GYI was started by Norman Borlaug. He wanted to solve world hunger and was an Iowan who was extremely influential through helping create the first hybrid seeds. These hybrid seeds fed millions of people in poor countries. Card wrote a six-page paper about the Rohingya in order to be a part of the Iowa Youth Institute last spring. GYI is an extension of that program.
“My research was based off of the Rohingya, which is a refugee group that had to flee to Bangladesh. The paper is about child brides that have occurred due to their lack of food and then describing how the situation can improve through different solutions” said Card about her paper.
One may ask if any of these solutions are used in real life. Social Studies teacher and GYI mentor Mark Solomon worked with a past PHS students whose idea was turned into a reality.
“One in particular, actually, came from a former student at Pella High School, who I took to GYI who now runs her own company designed to help feed people in need,” said Solomon. “Her name is Maria Belding.

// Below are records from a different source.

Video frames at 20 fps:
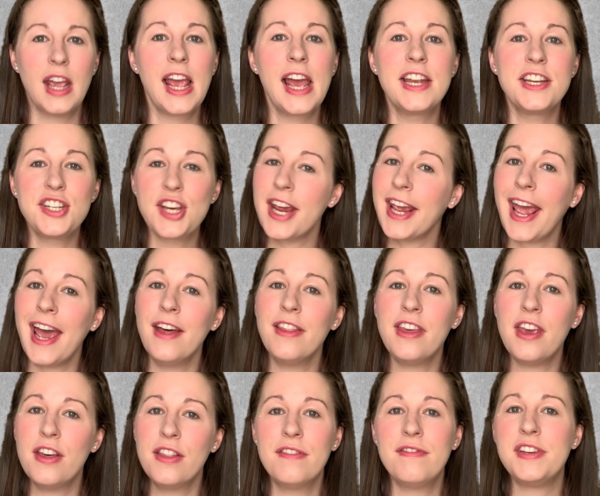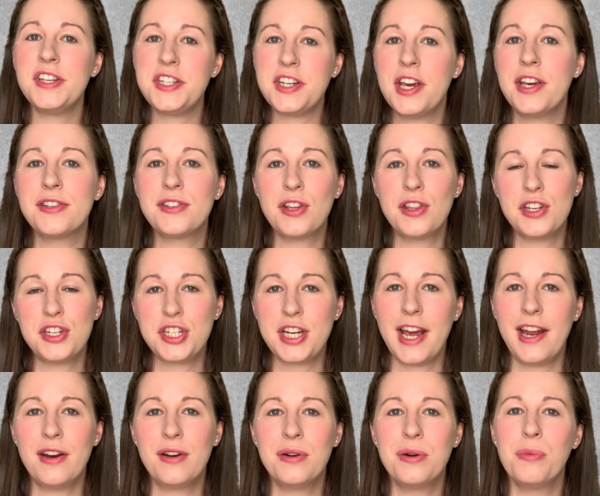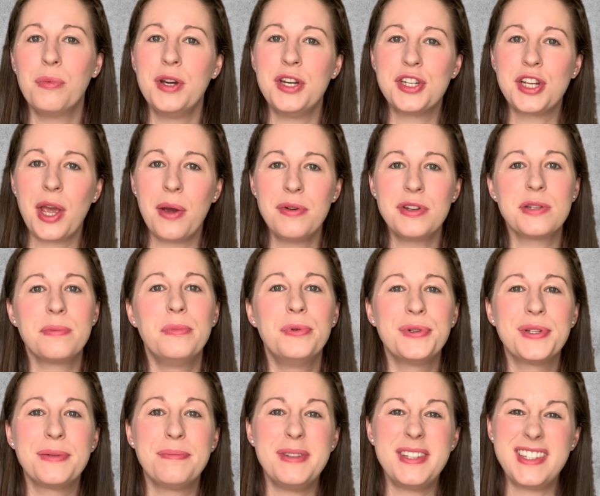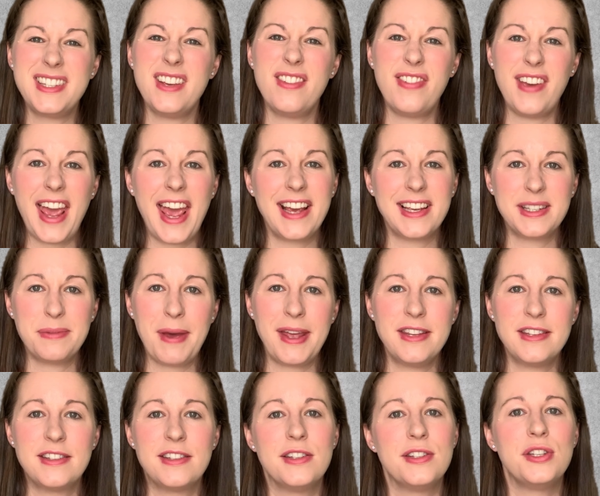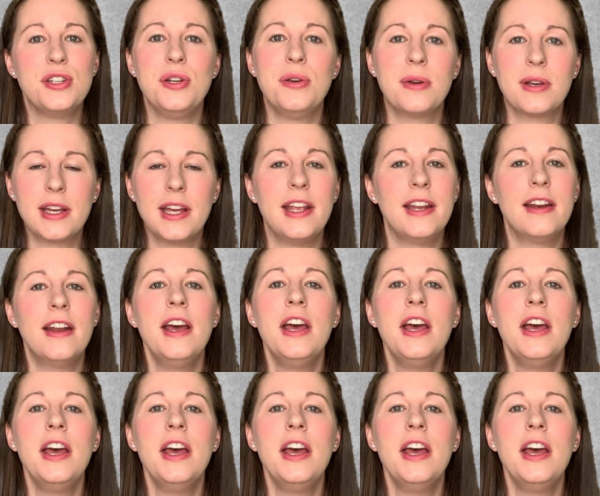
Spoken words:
Check out the other videos on the channel which go into more specific expenses you can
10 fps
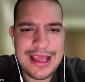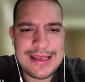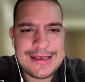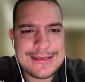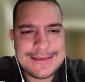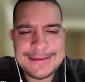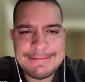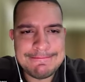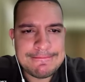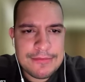And
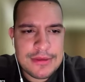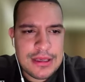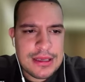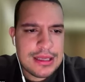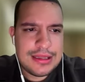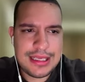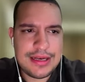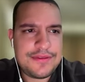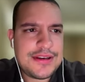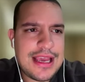at the
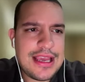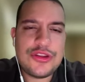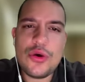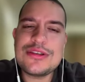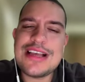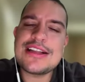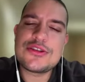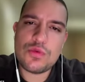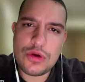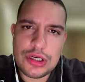end of the day, those
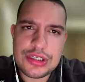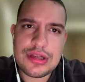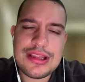ads work.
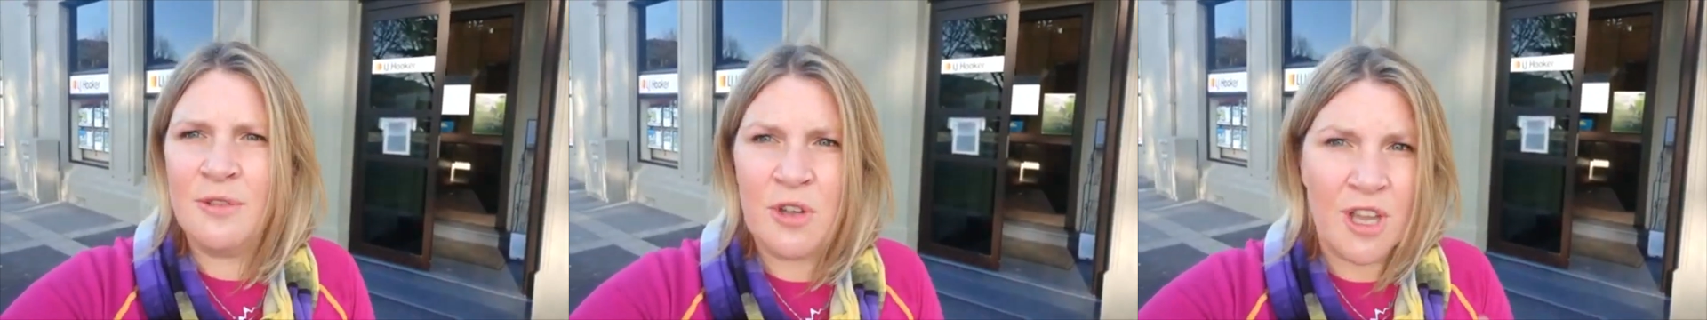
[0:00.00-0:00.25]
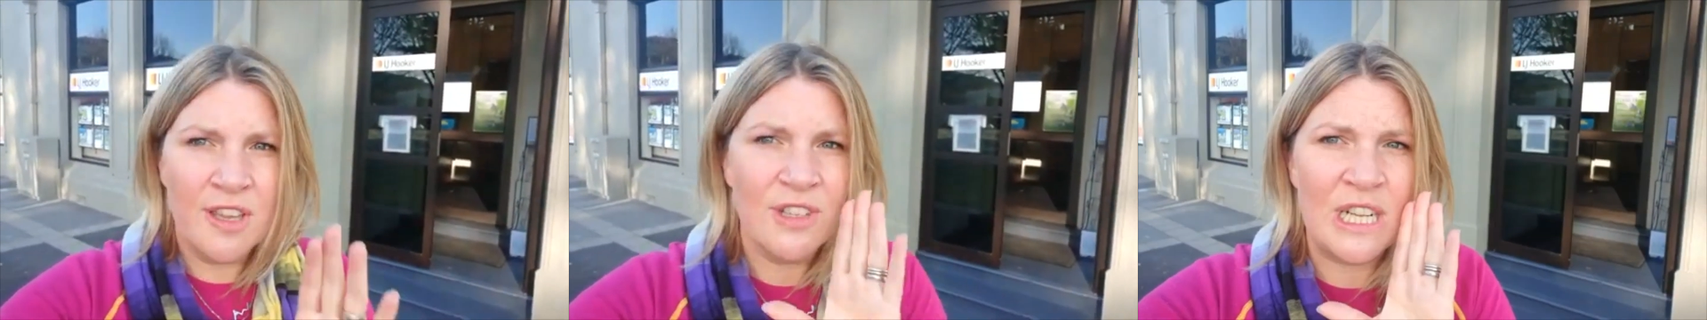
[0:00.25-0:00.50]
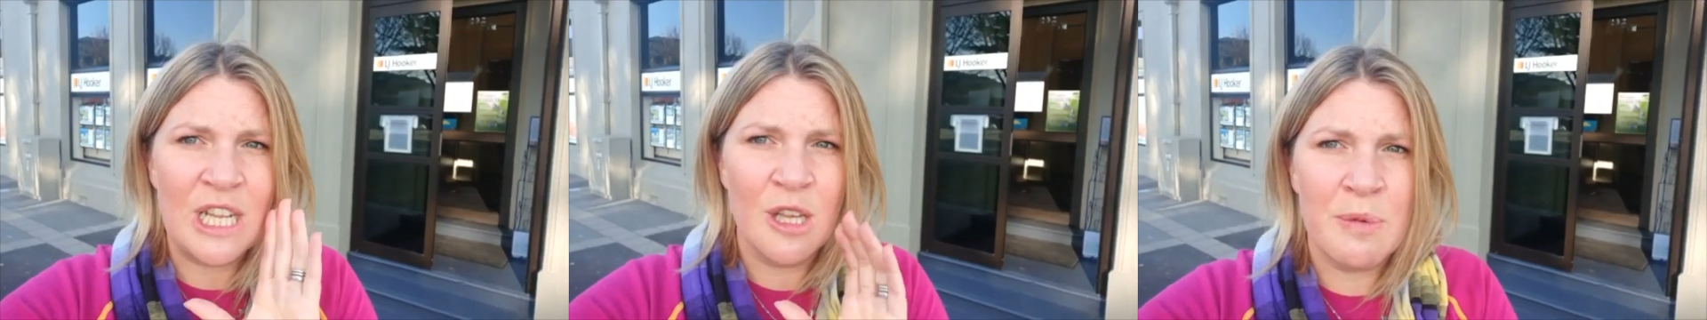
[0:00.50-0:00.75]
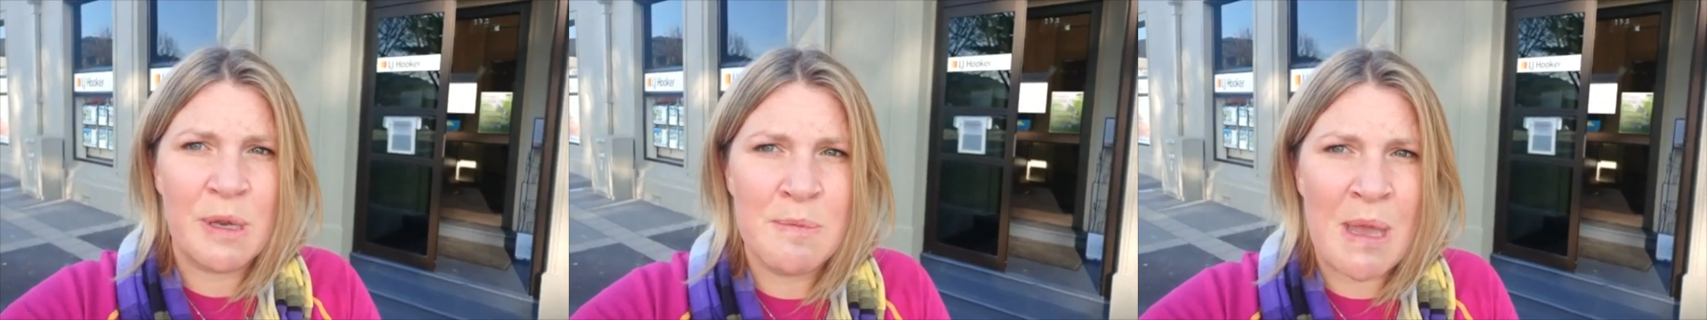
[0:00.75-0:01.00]
I've got even a
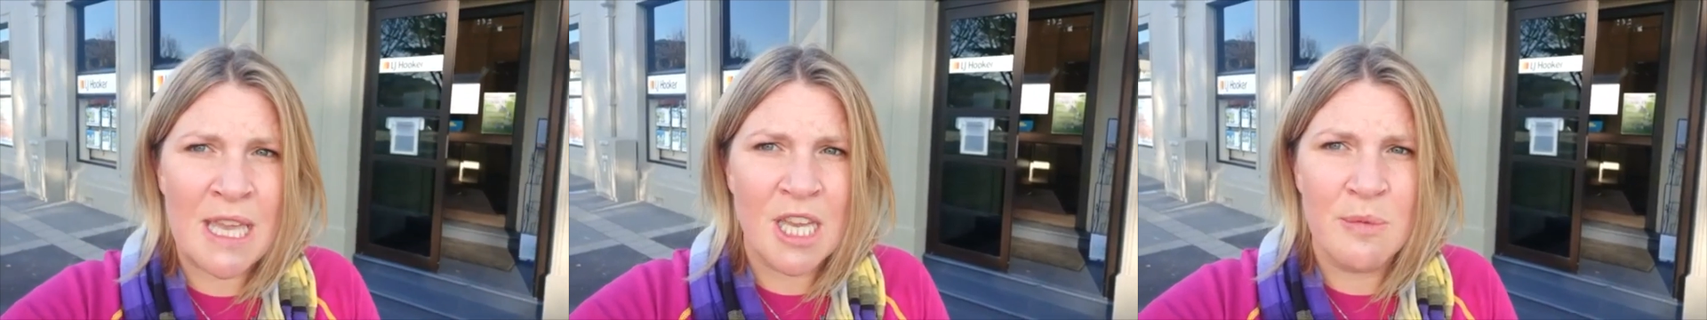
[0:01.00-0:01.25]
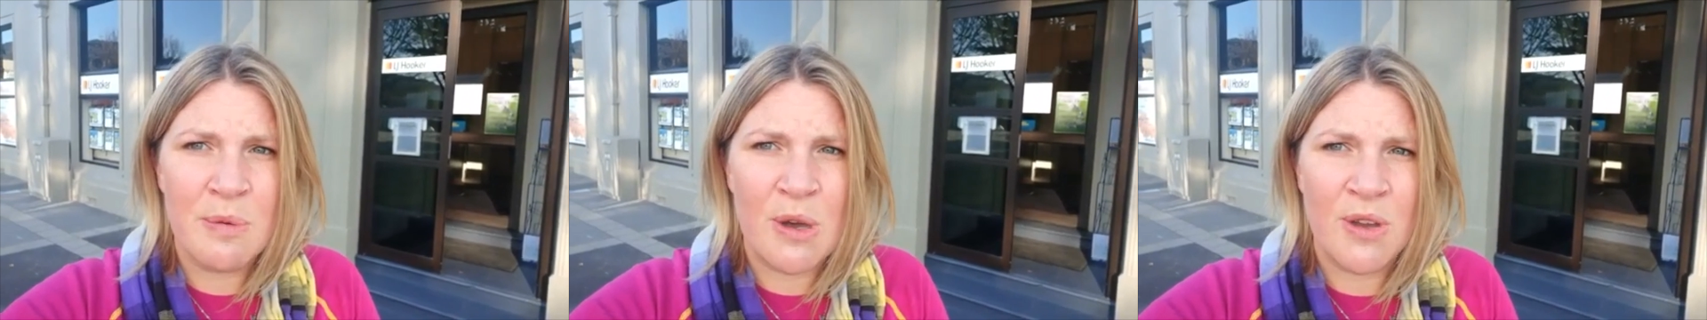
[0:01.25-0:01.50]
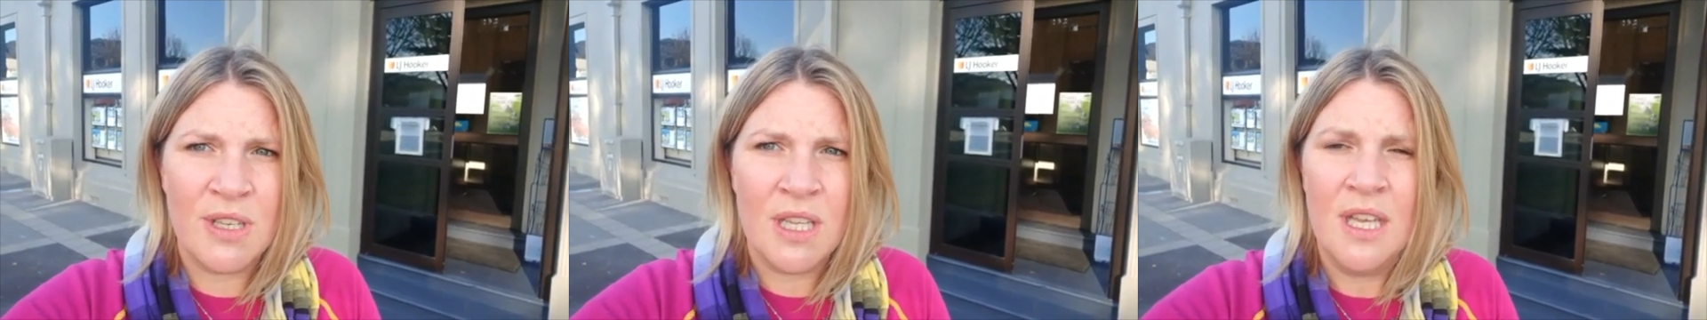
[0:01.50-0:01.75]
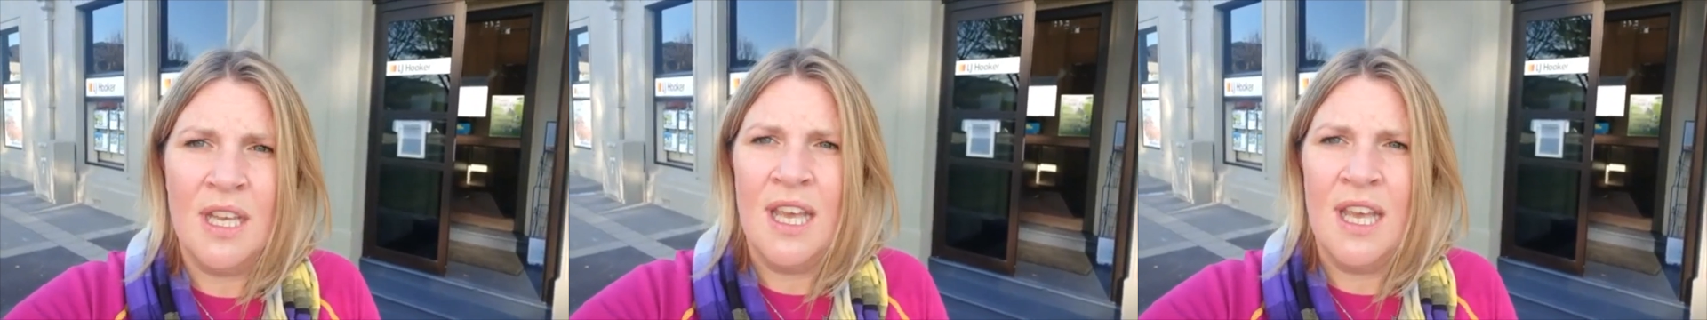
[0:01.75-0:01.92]
little bit of makeup on.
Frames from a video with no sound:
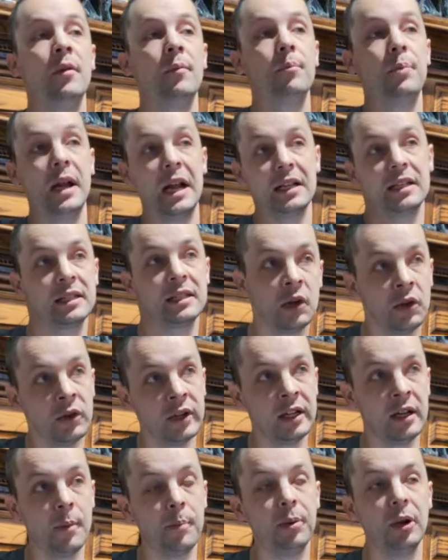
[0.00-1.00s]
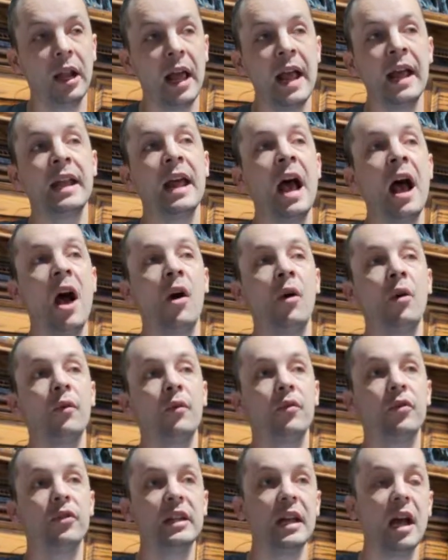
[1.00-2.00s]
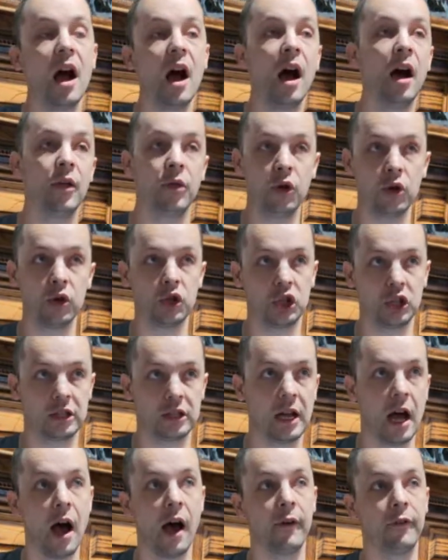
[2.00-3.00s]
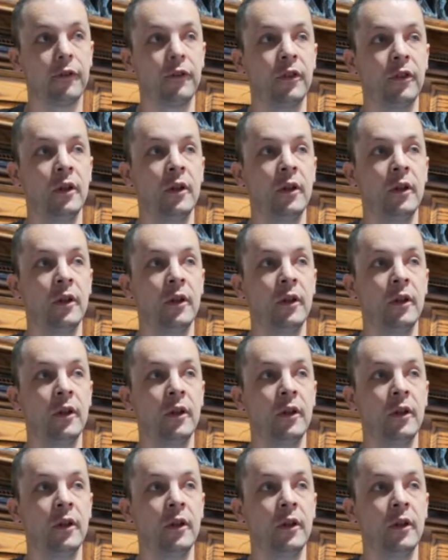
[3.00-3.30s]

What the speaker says: but I still need to plan out the other stuff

She created the MEANS database.”
During the conference, students participating will present their solutions to experts at round table discussions, go through simulations, take classes about cultures, and even listen to famous guest speakers.
“[I’m most excited for] meeting new people who have the same interest as me while also making connections with experienced advisors who are willing to help assist future generations as we try solving these giant problems,” said Card.